Consumer confidence in Scotland has fallen to its lowest level in more than a year and below the UK-wide figure, new research indicates.
The latest Deloitte Consumer Tracker found consumer confidence in Scotland returned a net balance of -9% in the third quarters of 2018, down four percentage points on the previous quarter.
This marks its lowest level since the second quarter of 2017 and is lower than the UK-wide figure of -7%.
For Scotland, five out of six measures of confidence fell compared to the previous quarter, with optimism only growing regarding job opportunities and career progression which rose four percentage points to -4% in this period.

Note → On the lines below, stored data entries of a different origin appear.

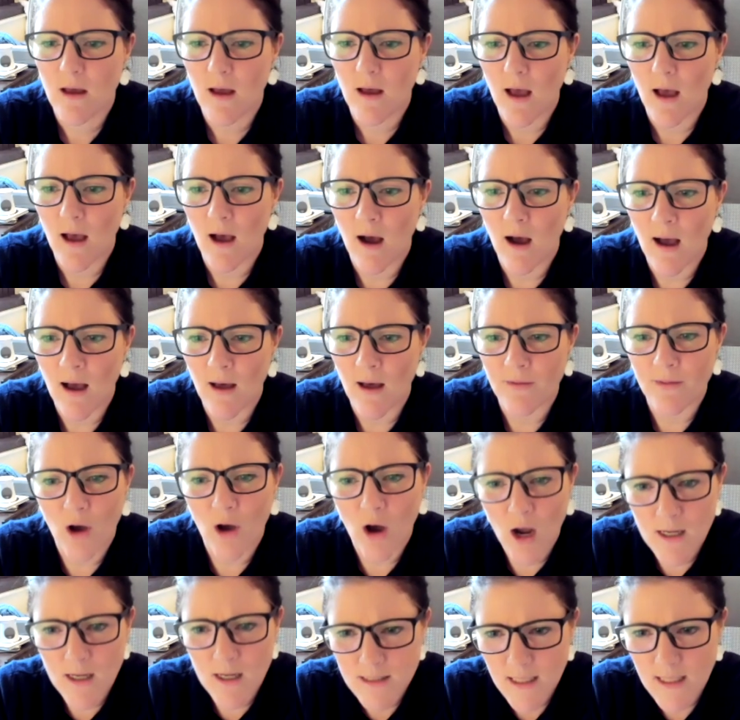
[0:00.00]

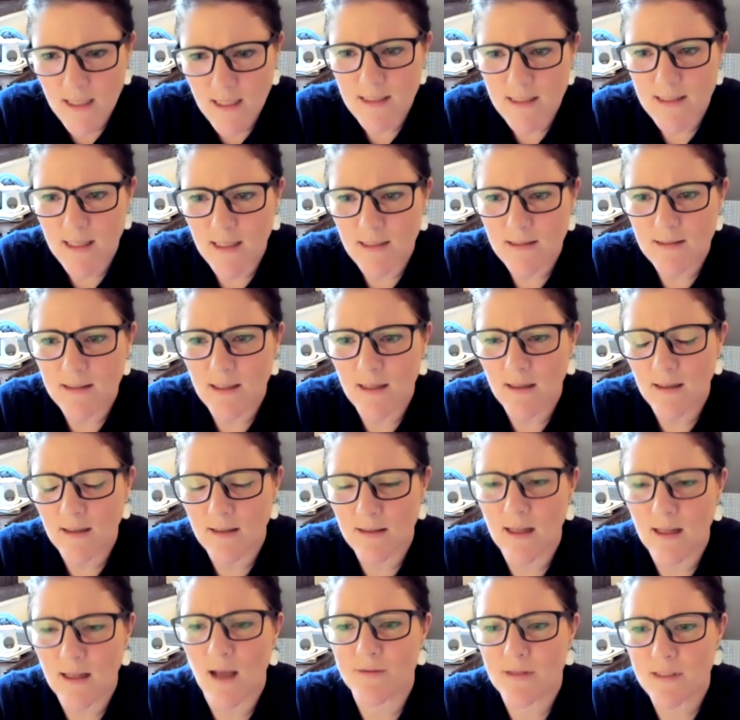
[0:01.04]
the IT sector
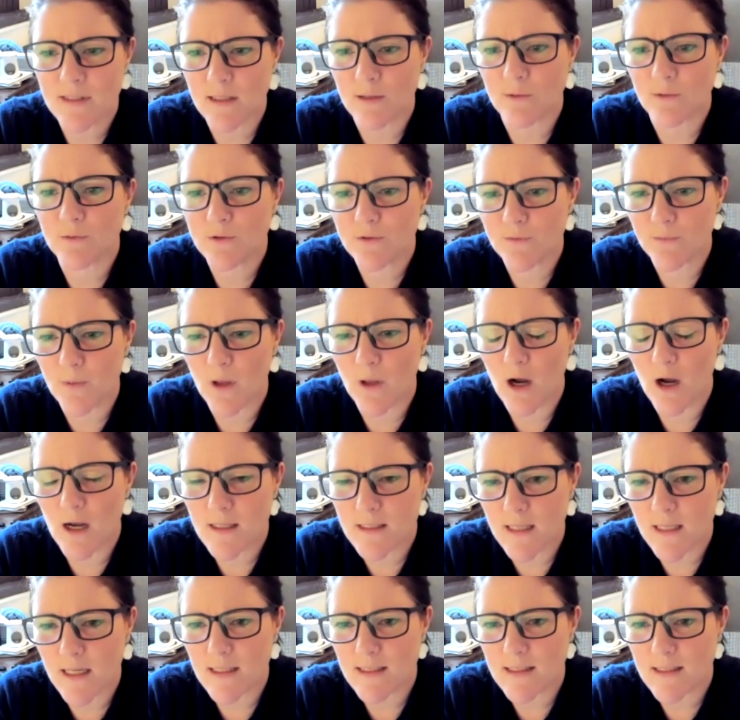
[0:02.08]
and have skills from the
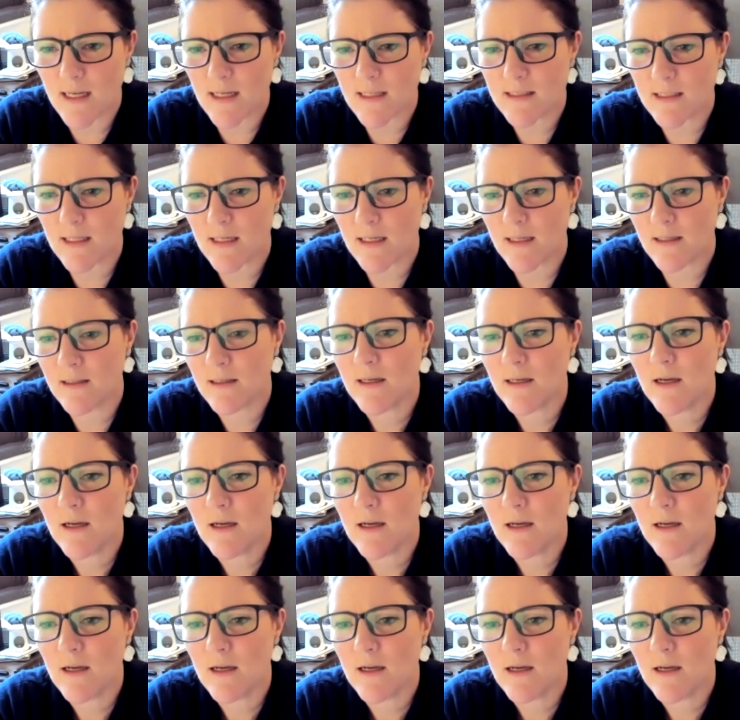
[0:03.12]
IT sector,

The main drivers of the overall fall in consumer confidence were plunging levels of optimist regarding general health and wellbeing, which dropped 18 percentage points to -16%, and a 12 percentage point drop in confidence around household disposable income, which fell to -24%.

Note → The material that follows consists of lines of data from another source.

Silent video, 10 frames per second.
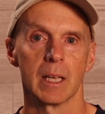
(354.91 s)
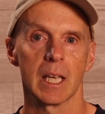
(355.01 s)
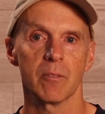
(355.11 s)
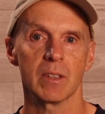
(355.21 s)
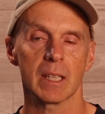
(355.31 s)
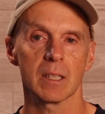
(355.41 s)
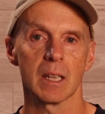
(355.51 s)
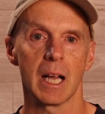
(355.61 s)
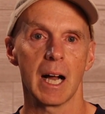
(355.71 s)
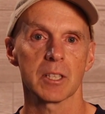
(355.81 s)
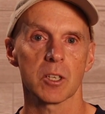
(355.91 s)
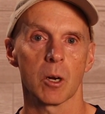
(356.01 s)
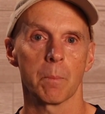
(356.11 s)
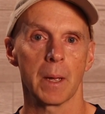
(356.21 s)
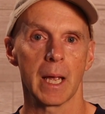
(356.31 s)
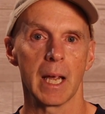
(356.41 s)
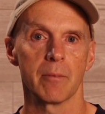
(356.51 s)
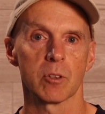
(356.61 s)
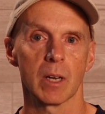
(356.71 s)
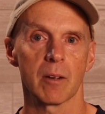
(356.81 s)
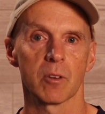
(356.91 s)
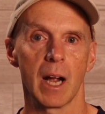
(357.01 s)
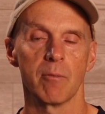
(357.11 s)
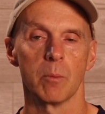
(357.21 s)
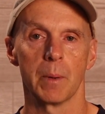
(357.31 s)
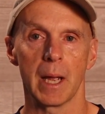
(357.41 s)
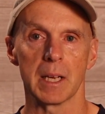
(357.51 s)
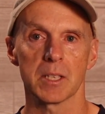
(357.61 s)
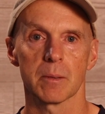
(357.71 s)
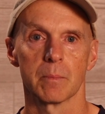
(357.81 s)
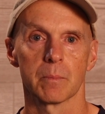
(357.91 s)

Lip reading: given that the lots are paved or have gravel base.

Ian Stewart, chief economist at Deloitte, said: “The reality of higher inflation and August’s interest rate rise has dented optimism about spending power.
“Meanwhile uncertainty and the manner in which the UK exits the EU in less than six months’ time is creating an additional headwind for consumers.
“The softening in consumer confidence has occurred against a backdrop of firmer UK activity and further falls in unemployment.
“That such consumer-friendly conditions have failed to boost confidence testifies to the headwinds from inflation, interest rate rises and Brexit.”
The latest survey in the quarterly series took place between September 21 and 29 and involved 3,105 consumers across the UK, 371 of whom were in Scotland.